What you need to do. Set the images aside and retype the whole listing exactly.

Material for the task.
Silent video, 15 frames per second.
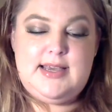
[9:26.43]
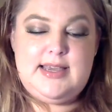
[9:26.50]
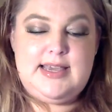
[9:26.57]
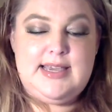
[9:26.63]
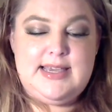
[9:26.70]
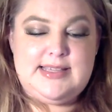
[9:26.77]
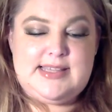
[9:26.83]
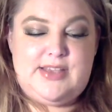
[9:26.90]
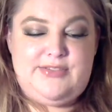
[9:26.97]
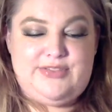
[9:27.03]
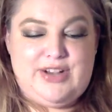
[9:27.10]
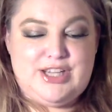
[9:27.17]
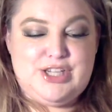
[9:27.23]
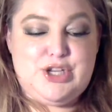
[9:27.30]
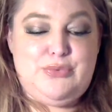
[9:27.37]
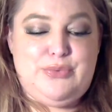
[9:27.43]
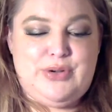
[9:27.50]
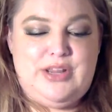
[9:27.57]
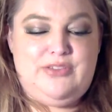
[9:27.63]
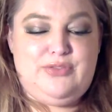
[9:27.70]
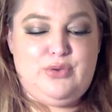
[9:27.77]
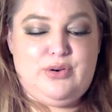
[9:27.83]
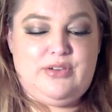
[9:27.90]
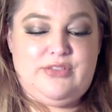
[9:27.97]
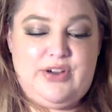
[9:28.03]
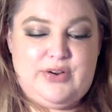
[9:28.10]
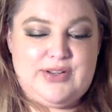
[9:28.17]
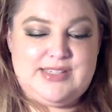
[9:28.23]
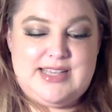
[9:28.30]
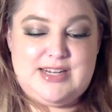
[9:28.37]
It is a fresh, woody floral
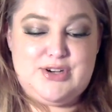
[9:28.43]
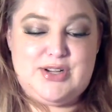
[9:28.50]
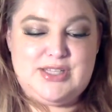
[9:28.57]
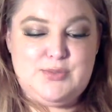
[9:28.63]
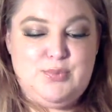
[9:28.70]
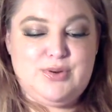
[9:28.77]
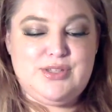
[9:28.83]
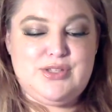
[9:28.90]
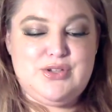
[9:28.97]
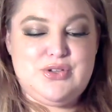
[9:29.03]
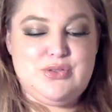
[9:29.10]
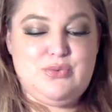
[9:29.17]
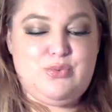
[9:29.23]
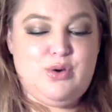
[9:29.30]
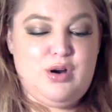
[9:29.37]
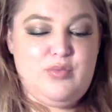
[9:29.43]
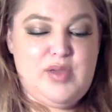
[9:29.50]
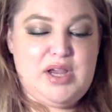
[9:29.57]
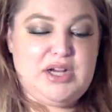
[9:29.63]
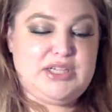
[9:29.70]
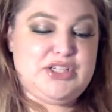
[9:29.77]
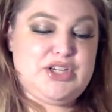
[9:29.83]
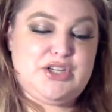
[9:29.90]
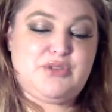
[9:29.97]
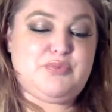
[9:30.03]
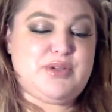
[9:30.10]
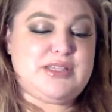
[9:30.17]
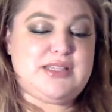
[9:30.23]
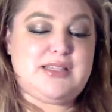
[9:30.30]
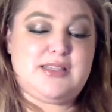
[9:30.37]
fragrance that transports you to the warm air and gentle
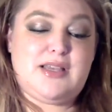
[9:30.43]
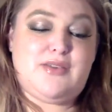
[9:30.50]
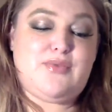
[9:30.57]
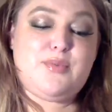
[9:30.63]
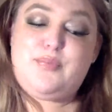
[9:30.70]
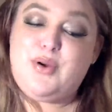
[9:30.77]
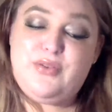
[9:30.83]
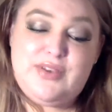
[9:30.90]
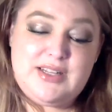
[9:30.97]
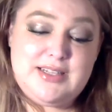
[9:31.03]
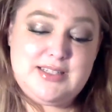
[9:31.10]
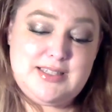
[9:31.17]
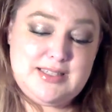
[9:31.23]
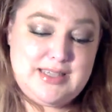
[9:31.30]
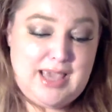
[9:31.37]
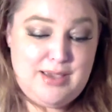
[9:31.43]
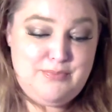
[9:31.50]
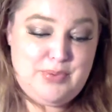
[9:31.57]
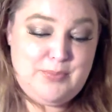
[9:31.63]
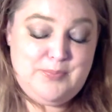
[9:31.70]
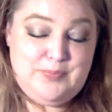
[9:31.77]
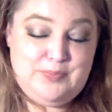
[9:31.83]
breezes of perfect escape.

Finished exercise.
Silent video, 15 frames per second.
[9:26.43]
[9:26.50]
[9:26.57]
[9:26.63]
[9:26.70]
[9:26.77]
[9:26.83]
[9:26.90]
[9:26.97]
[9:27.03]
[9:27.10]
[9:27.17]
[9:27.23]
[9:27.30]
[9:27.37]
[9:27.43]
[9:27.50]
[9:27.57]
[9:27.63]
[9:27.70]
[9:27.77]
[9:27.83]
[9:27.90]
[9:27.97]
[9:28.03]
[9:28.10]
[9:28.17]
[9:28.23]
[9:28.30]
[9:28.37]
It is a fresh, woody floral
[9:28.43]
[9:28.50]
[9:28.57]
[9:28.63]
[9:28.70]
[9:28.77]
[9:28.83]
[9:28.90]
[9:28.97]
[9:29.03]
[9:29.10]
[9:29.17]
[9:29.23]
[9:29.30]
[9:29.37]
[9:29.43]
[9:29.50]
[9:29.57]
[9:29.63]
[9:29.70]
[9:29.77]
[9:29.83]
[9:29.90]
[9:29.97]
[9:30.03]
[9:30.10]
[9:30.17]
[9:30.23]
[9:30.30]
[9:30.37]
fragrance that transports you to the warm air and gentle
[9:30.43]
[9:30.50]
[9:30.57]
[9:30.63]
[9:30.70]
[9:30.77]
[9:30.83]
[9:30.90]
[9:30.97]
[9:31.03]
[9:31.10]
[9:31.17]
[9:31.23]
[9:31.30]
[9:31.37]
[9:31.43]
[9:31.50]
[9:31.57]
[9:31.63]
[9:31.70]
[9:31.77]
[9:31.83]
breezes of perfect escape.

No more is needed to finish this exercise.